● **Exercise prompt**
The entries that follow contain images, which should be left out; output everything else exactly.

● **Source material**
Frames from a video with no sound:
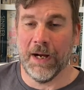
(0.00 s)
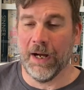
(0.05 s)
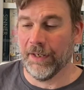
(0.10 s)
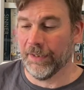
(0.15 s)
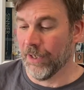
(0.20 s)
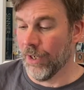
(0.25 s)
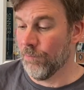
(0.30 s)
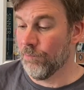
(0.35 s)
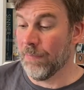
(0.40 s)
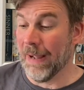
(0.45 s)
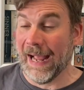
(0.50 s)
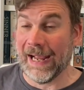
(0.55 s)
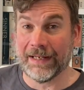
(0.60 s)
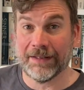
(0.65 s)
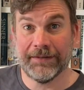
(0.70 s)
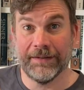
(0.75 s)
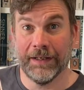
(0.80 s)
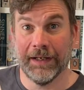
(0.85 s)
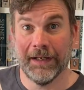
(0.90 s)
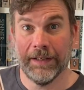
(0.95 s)
I go back
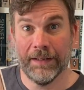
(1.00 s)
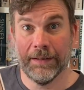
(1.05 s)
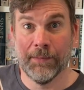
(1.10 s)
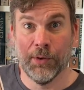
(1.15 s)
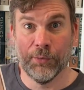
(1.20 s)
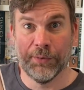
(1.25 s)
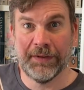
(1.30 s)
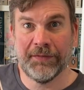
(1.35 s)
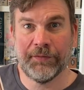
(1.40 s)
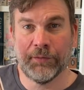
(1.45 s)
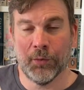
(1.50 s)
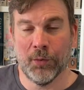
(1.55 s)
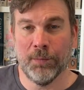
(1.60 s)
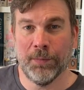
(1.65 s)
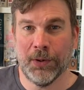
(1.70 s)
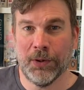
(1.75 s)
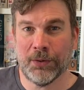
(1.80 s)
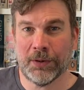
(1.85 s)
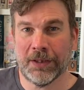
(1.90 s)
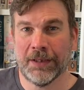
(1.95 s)
to the more difficult
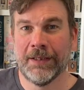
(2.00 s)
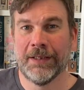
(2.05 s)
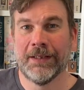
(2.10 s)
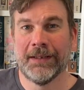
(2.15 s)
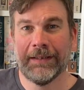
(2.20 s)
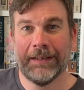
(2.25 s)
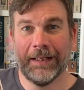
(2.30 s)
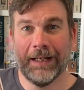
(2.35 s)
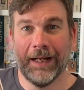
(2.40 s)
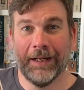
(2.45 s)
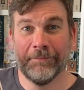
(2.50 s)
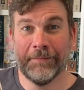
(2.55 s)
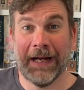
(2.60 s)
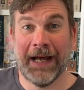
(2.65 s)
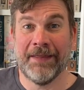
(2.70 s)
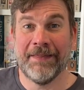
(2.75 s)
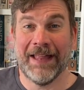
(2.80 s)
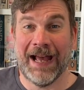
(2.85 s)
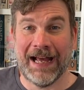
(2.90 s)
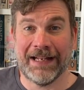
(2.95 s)
book.
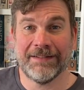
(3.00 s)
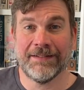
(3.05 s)
And that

● **Solution to the problem**
Frames from a video with no sound:
(0.00 s)
(0.05 s)
(0.10 s)
(0.15 s)
(0.20 s)
(0.25 s)
(0.30 s)
(0.35 s)
(0.40 s)
(0.45 s)
(0.50 s)
(0.55 s)
(0.60 s)
(0.65 s)
(0.70 s)
(0.75 s)
(0.80 s)
(0.85 s)
(0.90 s)
(0.95 s)
I go back
(1.00 s)
(1.05 s)
(1.10 s)
(1.15 s)
(1.20 s)
(1.25 s)
(1.30 s)
(1.35 s)
(1.40 s)
(1.45 s)
(1.50 s)
(1.55 s)
(1.60 s)
(1.65 s)
(1.70 s)
(1.75 s)
(1.80 s)
(1.85 s)
(1.90 s)
(1.95 s)
to the more difficult
(2.00 s)
(2.05 s)
(2.10 s)
(2.15 s)
(2.20 s)
(2.25 s)
(2.30 s)
(2.35 s)
(2.40 s)
(2.45 s)
(2.50 s)
(2.55 s)
(2.60 s)
(2.65 s)
(2.70 s)
(2.75 s)
(2.80 s)
(2.85 s)
(2.90 s)
(2.95 s)
book.
(3.00 s)
(3.05 s)
And that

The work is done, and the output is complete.